Essa naturalização ganha destaque no direito, uma vez que é por meio dele que a apropriação da riqueza coletivamente produzida se legitima no terreno institucional. Hans Kelsen, outro famoso jurista, indagava sobre “o grande mistério do direito e do Estado que se realiza no ato legislativo”. Esse mistério, é bom dizer, só existe para quem se limita aos manuais jurídicos, o que explica as razões pelas quais o jurista tende a enxergar seu objeto de estudo e trabalho como algo fechado e autoexplicativo. A consequência disso é, simplesmente, a pior interpretação possível que se pode dar a fenômenos sociais, a exemplo dos que envolvem recentemente o órgão de cúpula do nosso poder judiciário.

Em votação apertada, o Supremo Tribunal Federal decidiu que os presidentes do Senado e da Câmara não podem ser reconduzidos aos respectivos cargos – mas não sem antes acenar para essa possibilidade, apesar da Constituição de 1988 instituir exatamente o contrário.

A mesma Constituição diz, em prestígio à presunção de inocência, que não é possível que alguém seja preso sem que haja decisão condenatória definitiva, transitada em julgado, mas isso não impediu que o ex-presidente Lula fosse encarcerado e perdesse seus direitos políticos, tornando possível a eleição de Bolsonaro.

A previsão constitucional de que deve haver crime de responsabilidade para que ocorra o impeachment é outra que foi ignorada em desfavor do Partido dos Trabalhadores e de Dilma Rousseff. Por mais cretinos que tenham sido seus algozes na época, eles mesmos cuidaram de reconhecer que a ex-presidente jamais cometera delito dessa natureza (com exceção, obviamente, dos juristas neutros e assexuados a lá Janaína Paschoal e Miguel Reale Jr.). Também é necessária uma boa dose de cretinice para não reconhecer que Jair Bolsonaro há tempos vem passando desse limite, como demonstram as dezenas de pedidos de afastamento com os quais Rodrigo Maia vem engrossando o estofado de sua cadeira de Presidente da Câmara.

Há maneiras diferentes de enxergar essas situações.
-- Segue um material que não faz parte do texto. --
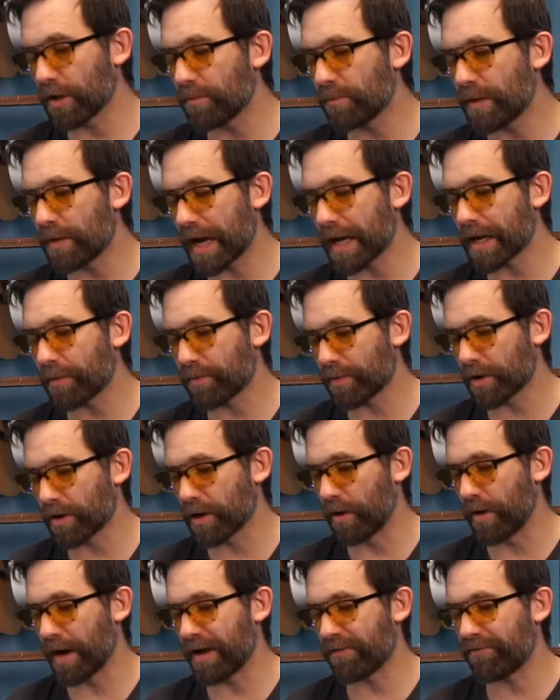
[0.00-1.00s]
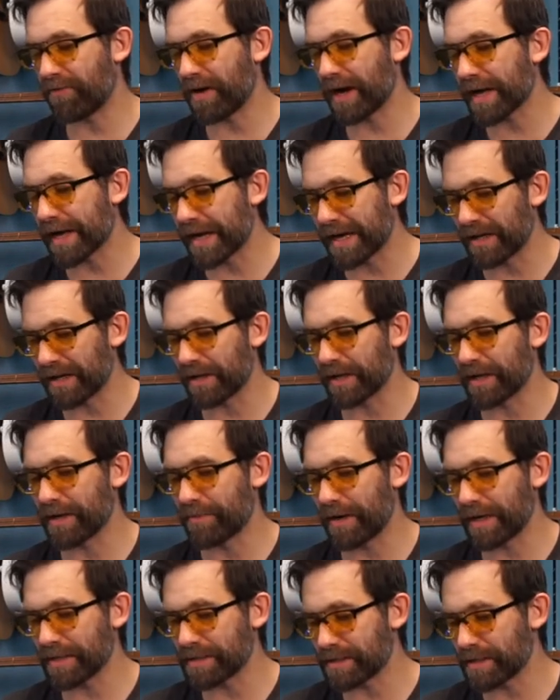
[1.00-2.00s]
Mic Pro,
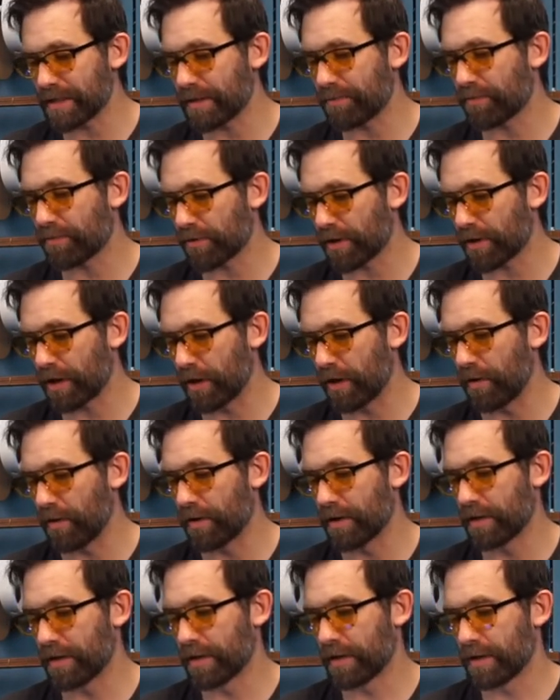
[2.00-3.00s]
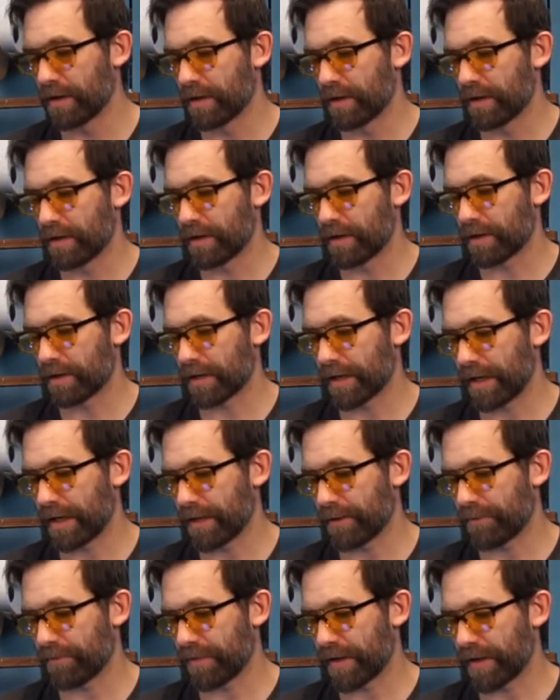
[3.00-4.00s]
F-I-L-M-I-C Pro, okay?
Uma delas é se limitar a abstrações jurídicas e acreditar que o poder judiciário é um poder angelical imbuído das nobres e envernizadas atribuições de zelar, como um guardião dourado, pelo evangelho constitucional, não estando os atuais componentes da suprema corte correspondendo com as expectativas olímpicas que lhes foram depositadas; outra é fazer a ida e a volta do concreto ao abstrato, analisando os fatos políticos a partir da vida real, da correlação de forças políticas e econômicas, das relações produtivas e da luta de classes ao invés de permanecer tentando encaixar um triângulo em um quadrado e ficar reclamando que não entra.
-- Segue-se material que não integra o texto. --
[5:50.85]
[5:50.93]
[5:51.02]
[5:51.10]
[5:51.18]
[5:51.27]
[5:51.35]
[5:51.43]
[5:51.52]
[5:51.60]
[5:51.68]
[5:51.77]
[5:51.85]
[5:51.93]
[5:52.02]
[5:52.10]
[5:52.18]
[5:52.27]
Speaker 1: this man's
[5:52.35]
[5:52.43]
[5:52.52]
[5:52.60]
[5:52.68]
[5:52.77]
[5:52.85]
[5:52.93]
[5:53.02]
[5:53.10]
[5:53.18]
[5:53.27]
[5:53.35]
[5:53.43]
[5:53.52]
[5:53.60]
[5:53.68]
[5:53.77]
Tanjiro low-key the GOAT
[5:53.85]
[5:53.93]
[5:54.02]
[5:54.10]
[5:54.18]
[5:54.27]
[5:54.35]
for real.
A ideologia jurídica se estrutura para que apenas a primeira alternativa seja colocada na mesa, deixando claro que o direito não é mais do que um cão que persegue o próprio rabo enquanto late em latim. Ao ilustre jurista idealista, comprometido com a democracia e com a legalidade, cabe apenas reclamar – no Facebook ou no judiciário – que a Constituição não está sendo respeitada, agindo como um padre que dirige o sermão a fiéis pecadores e os aconselha a andar na linha.
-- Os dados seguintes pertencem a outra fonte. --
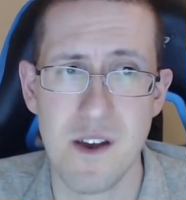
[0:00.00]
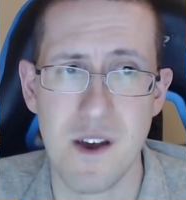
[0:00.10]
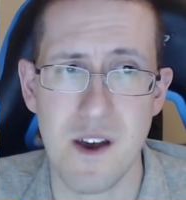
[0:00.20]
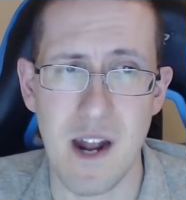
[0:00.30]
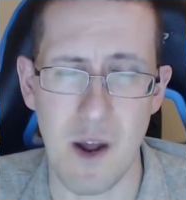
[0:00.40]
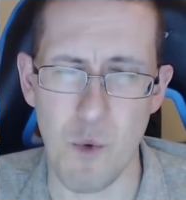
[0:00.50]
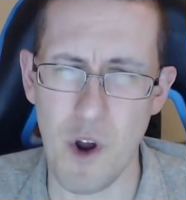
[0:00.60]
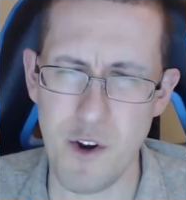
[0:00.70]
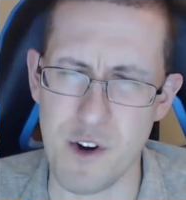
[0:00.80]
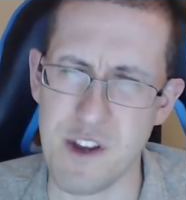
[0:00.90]
And I
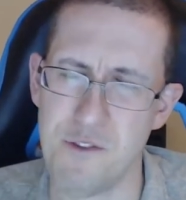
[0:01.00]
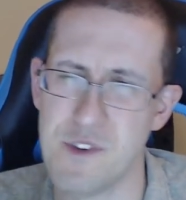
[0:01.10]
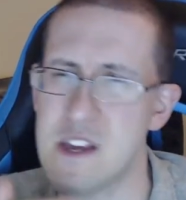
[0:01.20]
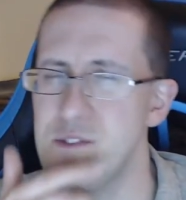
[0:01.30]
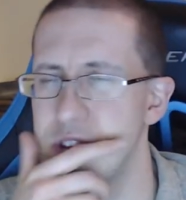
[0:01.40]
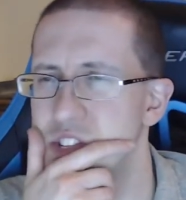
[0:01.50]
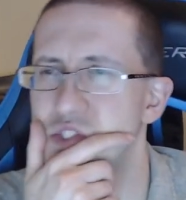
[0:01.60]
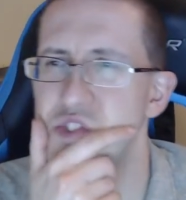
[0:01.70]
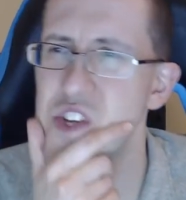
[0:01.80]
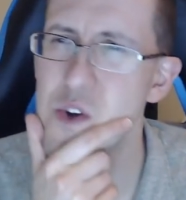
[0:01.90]
wonder if even a
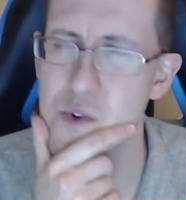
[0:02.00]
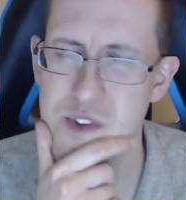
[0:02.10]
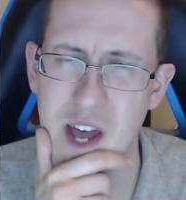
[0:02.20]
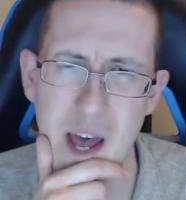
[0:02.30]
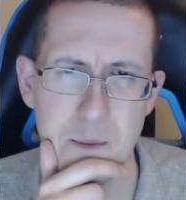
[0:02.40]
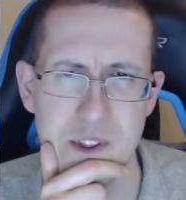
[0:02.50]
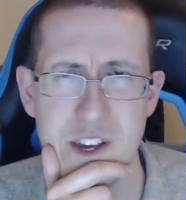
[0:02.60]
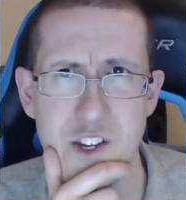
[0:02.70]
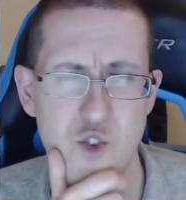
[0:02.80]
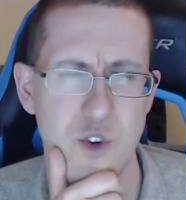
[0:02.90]
single time in the
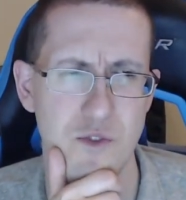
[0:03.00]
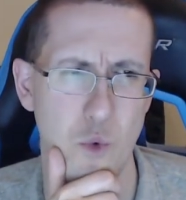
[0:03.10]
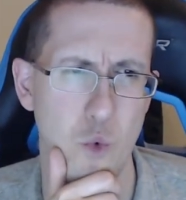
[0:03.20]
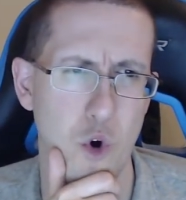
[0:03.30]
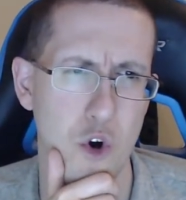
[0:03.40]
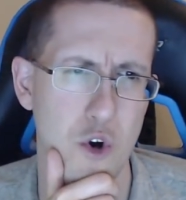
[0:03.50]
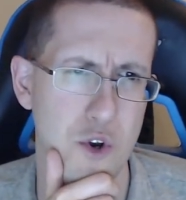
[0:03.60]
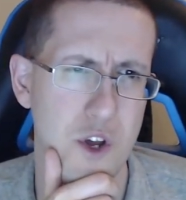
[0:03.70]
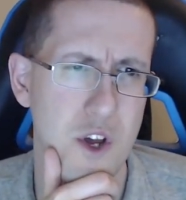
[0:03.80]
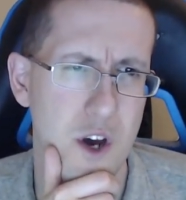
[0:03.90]
history of the
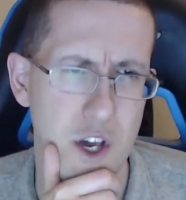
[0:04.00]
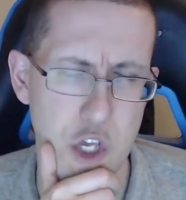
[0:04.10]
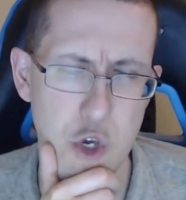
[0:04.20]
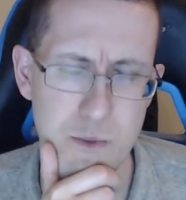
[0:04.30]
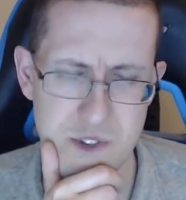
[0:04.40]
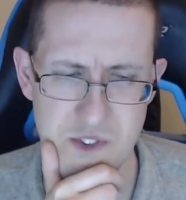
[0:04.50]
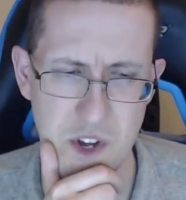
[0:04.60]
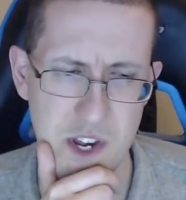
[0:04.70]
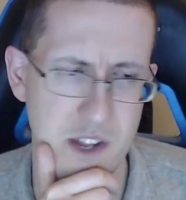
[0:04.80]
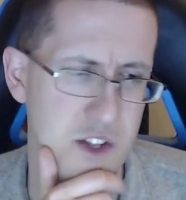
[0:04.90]
world a human's
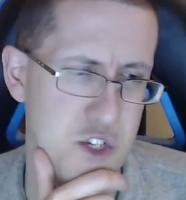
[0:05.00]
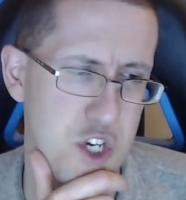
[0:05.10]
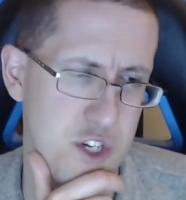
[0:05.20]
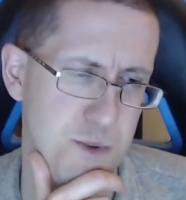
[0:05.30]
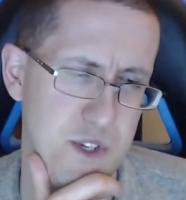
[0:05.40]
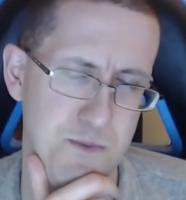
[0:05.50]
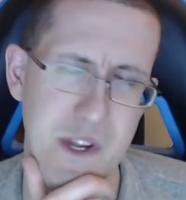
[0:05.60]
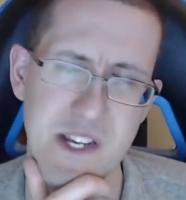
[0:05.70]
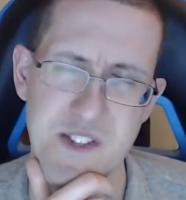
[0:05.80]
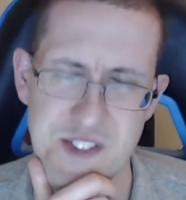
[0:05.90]
done it and the judgment has been
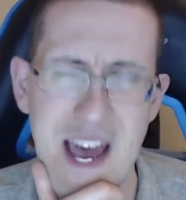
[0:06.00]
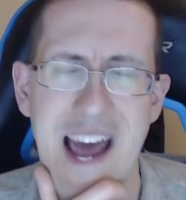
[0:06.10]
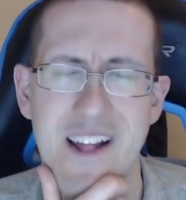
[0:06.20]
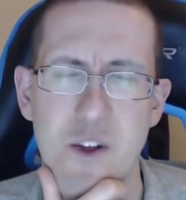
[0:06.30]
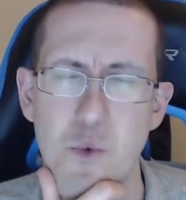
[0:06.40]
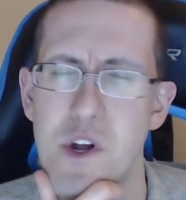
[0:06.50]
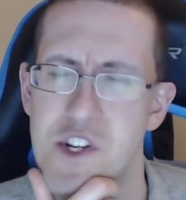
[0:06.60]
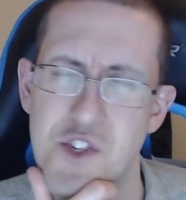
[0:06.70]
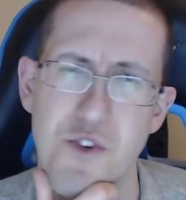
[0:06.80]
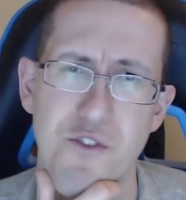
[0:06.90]
exactly what it
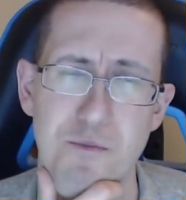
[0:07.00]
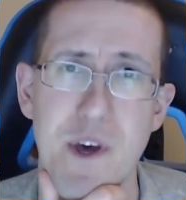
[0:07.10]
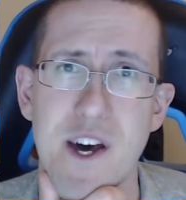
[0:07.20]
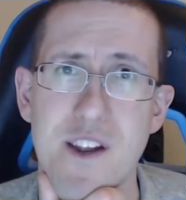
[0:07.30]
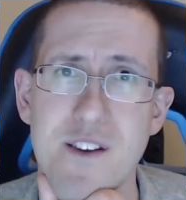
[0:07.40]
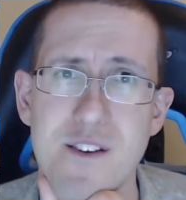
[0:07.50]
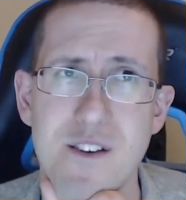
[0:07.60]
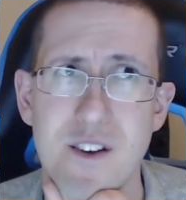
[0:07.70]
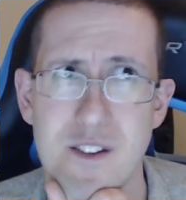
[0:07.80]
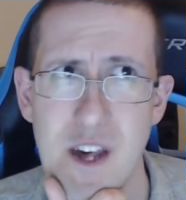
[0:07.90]
should have been.
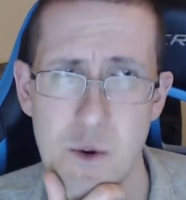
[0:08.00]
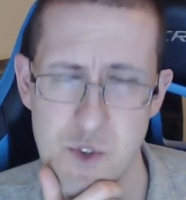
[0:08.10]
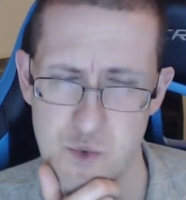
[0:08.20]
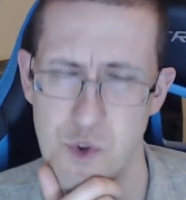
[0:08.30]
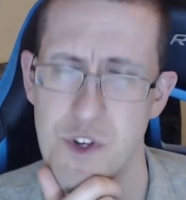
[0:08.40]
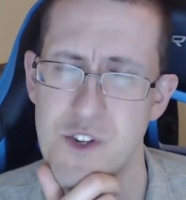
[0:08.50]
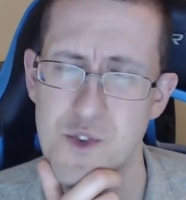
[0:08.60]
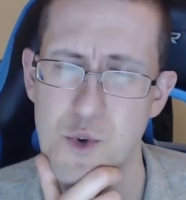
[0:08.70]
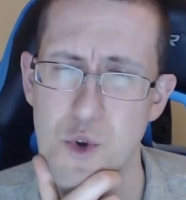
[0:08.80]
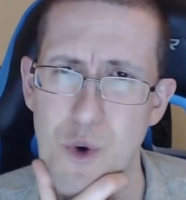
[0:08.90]
That it was really and
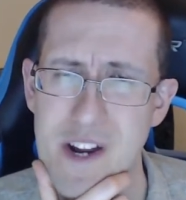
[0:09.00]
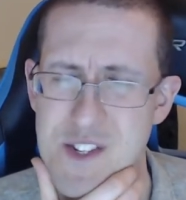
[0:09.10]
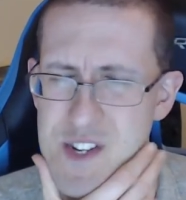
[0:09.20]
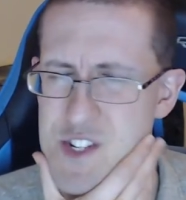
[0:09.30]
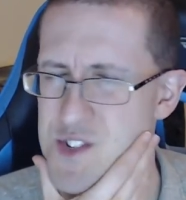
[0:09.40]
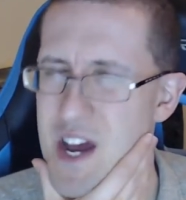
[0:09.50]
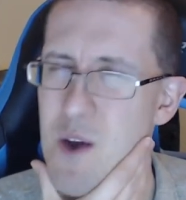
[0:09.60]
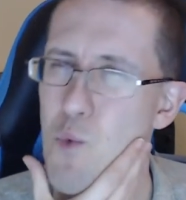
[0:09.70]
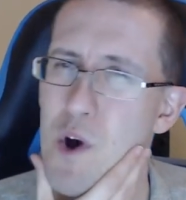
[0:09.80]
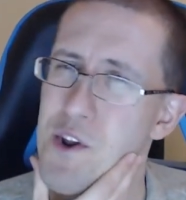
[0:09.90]
truly righteous. I just, I
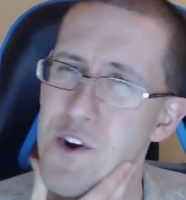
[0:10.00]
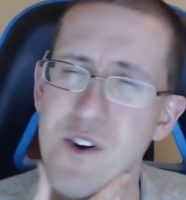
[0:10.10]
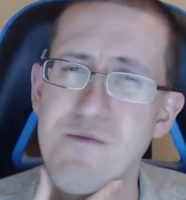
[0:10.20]
wonder.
“Obras como a deste e semelhantes parecem-me materiais para um edifício; mas não o edifício”, escreve Barreto ainda sobre Pontes de Miranda, aparentemente alinhado com um inesperado contemporâneo do outro lado do mundo, o jurista soviético Evguiéni Pachukanis, que, em sua obra “Teoria Geral do Direito e Marxismo”, afirma que o projeto de um edifício não pode ser considerado o edifício real se não sair do papel.

Eis um bom começo para quebrar de vez as gaiolas da ideologia jurídica.